Salt Accumulation and Physiology of Naturally Occurring Grasses in Saline Soils in Australia

Abstract

Salinity is a major soil contamination problem in Australia. To explore salinity remediation, we evaluated the concentrations of sodium (Na), potassium (K), magnesium (Mg), and calcium (Ca) in roots and shoots and in the supporting soil of the naturally occurring grasses, Cynodon dactylon and Thinopyrum ponticum, at two salt-affected sites, Gumble and Cundumbul in central-western New South Wales, Australia. The physiological parameters of the two grass species, including net photosynthetic rate (Pn), stomatal conductance (gs), and intercellular CO2 concentration (Ci), were investigated using one mature leaf from C. dactylon and T. ponticum populations. Increasing salinity levels in the topsoil had a significant influence on Ci and gs, whereas no significant effect occurred on Pn in C. dactylon and T. ponticum.
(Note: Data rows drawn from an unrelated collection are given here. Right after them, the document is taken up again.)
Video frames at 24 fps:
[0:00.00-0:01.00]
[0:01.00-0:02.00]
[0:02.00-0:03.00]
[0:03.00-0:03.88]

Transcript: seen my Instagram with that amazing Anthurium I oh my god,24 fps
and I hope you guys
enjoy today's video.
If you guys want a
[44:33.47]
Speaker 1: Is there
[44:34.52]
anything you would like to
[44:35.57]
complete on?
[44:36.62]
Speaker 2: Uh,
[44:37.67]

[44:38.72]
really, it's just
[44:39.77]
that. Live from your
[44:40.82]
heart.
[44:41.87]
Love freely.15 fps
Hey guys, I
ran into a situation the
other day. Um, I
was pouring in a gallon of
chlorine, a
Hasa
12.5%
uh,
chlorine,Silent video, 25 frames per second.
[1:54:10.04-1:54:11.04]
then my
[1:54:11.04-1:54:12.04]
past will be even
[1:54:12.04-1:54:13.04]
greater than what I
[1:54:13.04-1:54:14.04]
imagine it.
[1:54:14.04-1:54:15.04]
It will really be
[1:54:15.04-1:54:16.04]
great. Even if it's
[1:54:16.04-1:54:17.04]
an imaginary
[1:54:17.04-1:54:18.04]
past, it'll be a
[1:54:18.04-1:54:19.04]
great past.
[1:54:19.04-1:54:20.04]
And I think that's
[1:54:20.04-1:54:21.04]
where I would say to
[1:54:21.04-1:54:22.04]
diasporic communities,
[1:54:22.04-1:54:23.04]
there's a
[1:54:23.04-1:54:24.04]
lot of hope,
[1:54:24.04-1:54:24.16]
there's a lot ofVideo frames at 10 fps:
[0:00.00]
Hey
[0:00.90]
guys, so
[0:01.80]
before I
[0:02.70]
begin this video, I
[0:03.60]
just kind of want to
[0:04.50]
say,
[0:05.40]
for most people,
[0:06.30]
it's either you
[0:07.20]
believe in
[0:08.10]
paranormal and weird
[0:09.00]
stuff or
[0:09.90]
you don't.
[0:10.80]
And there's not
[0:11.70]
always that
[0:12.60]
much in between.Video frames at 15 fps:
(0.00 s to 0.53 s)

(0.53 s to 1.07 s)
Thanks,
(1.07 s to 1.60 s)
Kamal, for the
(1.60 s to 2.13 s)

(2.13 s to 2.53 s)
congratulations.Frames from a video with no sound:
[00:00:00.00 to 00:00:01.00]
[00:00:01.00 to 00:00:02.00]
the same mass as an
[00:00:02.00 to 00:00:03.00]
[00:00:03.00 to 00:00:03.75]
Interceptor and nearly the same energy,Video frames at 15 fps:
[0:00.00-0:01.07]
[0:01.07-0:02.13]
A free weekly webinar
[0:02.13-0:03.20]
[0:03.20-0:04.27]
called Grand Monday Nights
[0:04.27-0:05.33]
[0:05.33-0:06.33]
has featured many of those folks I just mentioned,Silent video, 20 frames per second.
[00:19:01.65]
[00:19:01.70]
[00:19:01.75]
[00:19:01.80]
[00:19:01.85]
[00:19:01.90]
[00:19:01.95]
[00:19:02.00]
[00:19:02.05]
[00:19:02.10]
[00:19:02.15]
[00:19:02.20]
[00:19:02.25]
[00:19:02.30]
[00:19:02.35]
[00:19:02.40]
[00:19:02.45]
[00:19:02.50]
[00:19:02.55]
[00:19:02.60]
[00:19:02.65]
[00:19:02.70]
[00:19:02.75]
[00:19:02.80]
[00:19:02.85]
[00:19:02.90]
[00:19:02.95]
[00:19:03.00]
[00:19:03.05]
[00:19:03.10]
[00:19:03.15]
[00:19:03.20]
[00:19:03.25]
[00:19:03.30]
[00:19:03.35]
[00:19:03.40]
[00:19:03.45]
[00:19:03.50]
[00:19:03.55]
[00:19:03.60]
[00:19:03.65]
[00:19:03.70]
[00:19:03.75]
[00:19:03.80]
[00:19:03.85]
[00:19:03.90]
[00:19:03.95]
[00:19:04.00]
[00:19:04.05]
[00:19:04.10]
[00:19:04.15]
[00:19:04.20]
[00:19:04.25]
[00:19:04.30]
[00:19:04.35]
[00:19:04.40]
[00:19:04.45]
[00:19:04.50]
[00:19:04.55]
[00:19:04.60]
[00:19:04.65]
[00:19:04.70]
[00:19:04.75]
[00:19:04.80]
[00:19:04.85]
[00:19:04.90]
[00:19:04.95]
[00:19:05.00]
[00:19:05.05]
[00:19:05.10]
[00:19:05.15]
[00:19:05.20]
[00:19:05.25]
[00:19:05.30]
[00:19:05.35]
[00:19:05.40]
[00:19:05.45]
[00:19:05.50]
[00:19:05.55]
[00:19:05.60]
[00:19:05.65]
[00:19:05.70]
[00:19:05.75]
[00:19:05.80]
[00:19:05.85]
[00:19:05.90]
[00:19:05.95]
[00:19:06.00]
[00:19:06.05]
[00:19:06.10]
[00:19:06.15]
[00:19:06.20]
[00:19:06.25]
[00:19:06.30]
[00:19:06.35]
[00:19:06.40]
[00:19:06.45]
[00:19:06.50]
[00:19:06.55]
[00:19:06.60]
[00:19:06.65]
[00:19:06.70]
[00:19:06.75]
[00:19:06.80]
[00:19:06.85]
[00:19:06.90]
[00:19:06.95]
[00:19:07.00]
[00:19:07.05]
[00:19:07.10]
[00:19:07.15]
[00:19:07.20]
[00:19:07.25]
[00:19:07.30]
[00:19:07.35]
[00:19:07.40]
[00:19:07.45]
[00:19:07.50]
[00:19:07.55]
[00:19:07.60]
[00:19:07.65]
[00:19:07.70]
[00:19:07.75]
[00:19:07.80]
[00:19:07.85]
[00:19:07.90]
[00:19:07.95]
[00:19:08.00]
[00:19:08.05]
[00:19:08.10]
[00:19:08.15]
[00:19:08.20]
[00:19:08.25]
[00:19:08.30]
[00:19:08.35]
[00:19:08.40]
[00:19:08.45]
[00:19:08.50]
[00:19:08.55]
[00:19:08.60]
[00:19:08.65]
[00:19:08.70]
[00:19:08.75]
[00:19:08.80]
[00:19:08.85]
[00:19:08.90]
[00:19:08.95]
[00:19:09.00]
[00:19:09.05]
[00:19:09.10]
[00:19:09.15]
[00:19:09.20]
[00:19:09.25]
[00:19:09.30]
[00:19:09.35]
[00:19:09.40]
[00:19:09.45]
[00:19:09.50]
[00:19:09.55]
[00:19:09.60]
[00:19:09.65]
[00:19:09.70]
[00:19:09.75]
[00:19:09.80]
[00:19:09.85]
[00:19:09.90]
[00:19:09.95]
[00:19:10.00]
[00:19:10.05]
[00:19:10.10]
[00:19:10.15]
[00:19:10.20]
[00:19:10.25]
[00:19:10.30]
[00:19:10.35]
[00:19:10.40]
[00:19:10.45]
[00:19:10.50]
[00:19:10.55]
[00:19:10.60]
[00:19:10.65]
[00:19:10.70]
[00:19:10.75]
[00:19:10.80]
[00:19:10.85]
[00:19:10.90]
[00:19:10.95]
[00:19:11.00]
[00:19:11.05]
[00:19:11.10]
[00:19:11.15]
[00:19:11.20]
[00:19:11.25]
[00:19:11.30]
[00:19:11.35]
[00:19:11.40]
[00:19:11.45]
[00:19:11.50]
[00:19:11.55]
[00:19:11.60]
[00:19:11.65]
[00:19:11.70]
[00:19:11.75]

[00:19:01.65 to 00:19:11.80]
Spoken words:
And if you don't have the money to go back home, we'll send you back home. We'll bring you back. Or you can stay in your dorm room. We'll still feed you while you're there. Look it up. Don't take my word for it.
The Pn values in C. dactylon and T. ponticum were greater at Cundumbul than at Gumble. The greater Mg concentration facilitated greater Pn in C. dactylon and T. ponticum populations at Cundumbul than Gumble. With increasing salinity levels in the soil, Na accumulation increased in C. dactylon and T. ponticum. The ratio between K and Na was > 1 in roots and shoots of both populations irrespective of the sites. Bioaccumulation factor (BF) and translocation factor (TF) results revealed that K and Na translocations were significantly higher in T. ponticum than in C. dactylon, whereas Ca and Mg translocations were significantly higher in C. dactylon than in T. ponticum. Accumulation of Na, K, Mg, and Ca ions was higher in T. ponticum than in C. dactylon; therefore, we suggest that T. ponticum as a greater salt accumulator than C. dactylon could be used for revegetation and phytoremediation of the salt-affected soils.